Ein Vorteil davon, sich nicht nur etappenweise, sondern fortwährend über die fürchterliche Entwicklung des zeitgenössischen Webs zu informieren und diese Entwicklung gelegentlich schriftlich festzuhalten, ist, dass man manchmal sogar positiv überrascht wird; so berichtete ich Ende 2020:
Es gibt tatsächlich einen standardmäßig aktivierten Schalter, der bewirkt, dass jemand mit „legitimem Interesse“ mir personalisierte (also zwangsläufig trackende) Reklame in den Browser schieben darf.
In Belgien hat man jetzt überraschend festgestellt, dass das gar nicht erlaubt ist.
Aber immerhin:
Unterdessen arbeitet die Werbebranche bereits daran, das Geschäftsmodell zu retten.
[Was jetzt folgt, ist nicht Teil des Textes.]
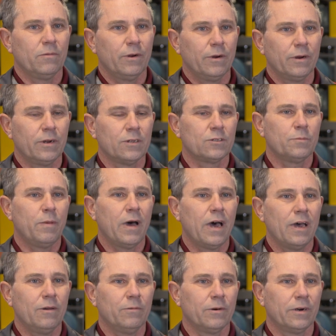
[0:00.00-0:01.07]
we were in a
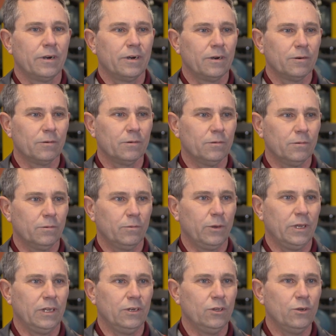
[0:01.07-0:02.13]
spot where
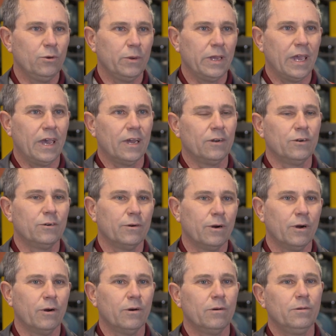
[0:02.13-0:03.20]
we knew we had to
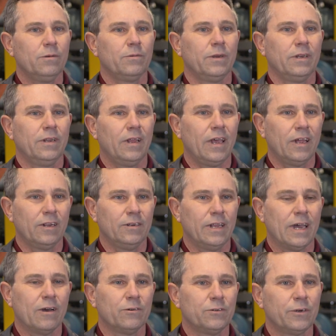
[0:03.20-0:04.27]
grow. We'd had a
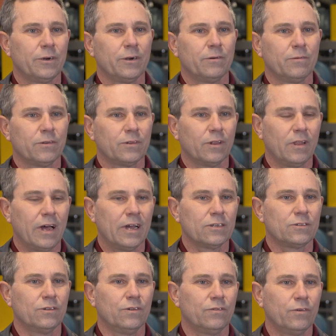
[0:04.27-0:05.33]
downturn with the
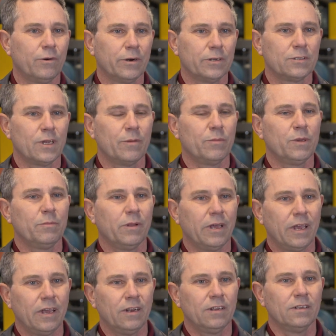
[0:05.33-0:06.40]
loss of the Ford assembly
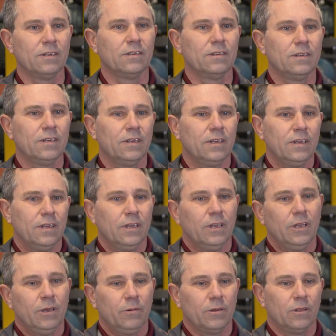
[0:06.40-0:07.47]
plant, and
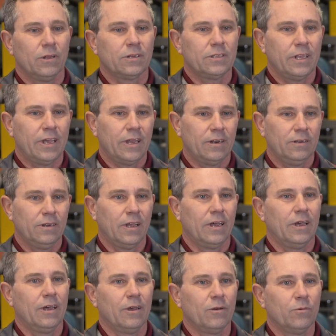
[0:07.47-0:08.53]
we looked at
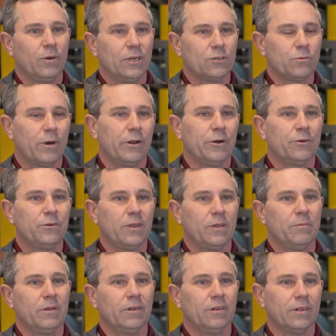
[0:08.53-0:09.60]
uh, wastewater
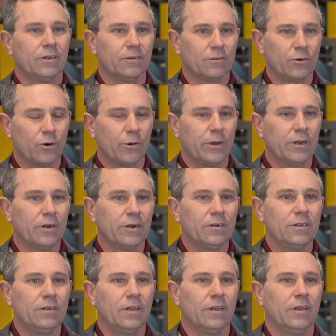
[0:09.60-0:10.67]
treatment and growing
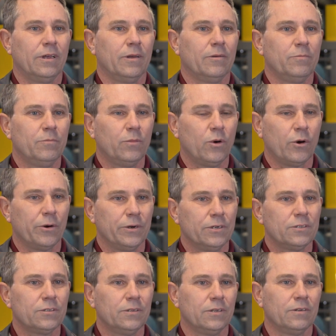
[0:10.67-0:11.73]
our uh,
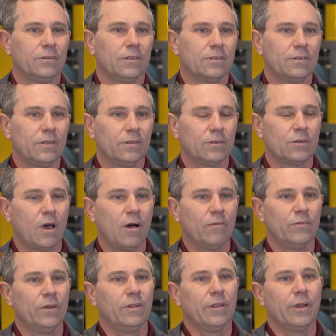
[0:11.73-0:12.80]
borders in the,
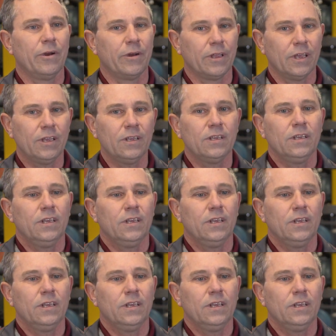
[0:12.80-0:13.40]
the area.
Man hört doch neuerdings recht viel von Insolvenzen und leider gescheiterten Unternehmen, deren Mitarbeiter jetzt leider allesamt auf eine anständige Arbeit umschulen müssen. Warum gönnt man diesen wirtschaftlichen Kreislauf nicht auch mal denjenigen Personen, die gesellschaftlich noch unbeliebter sind als Anwälte? Warum sollte sich ausgerechnet die Branche derer, deren Unternehmensziel es ist, anderen Leuten den digitalen Alltag mit Produktempfehlungen zu verunschönern, über die Krise hinaus retten können?
Jump, you fuckers!
Das Oberlandesgericht Koblenz teilt mit: Die Aufgabe der Wikipedia ist nicht die sachliche, unverzerrte Wiedergabe von Fakten. Gut zu wissen.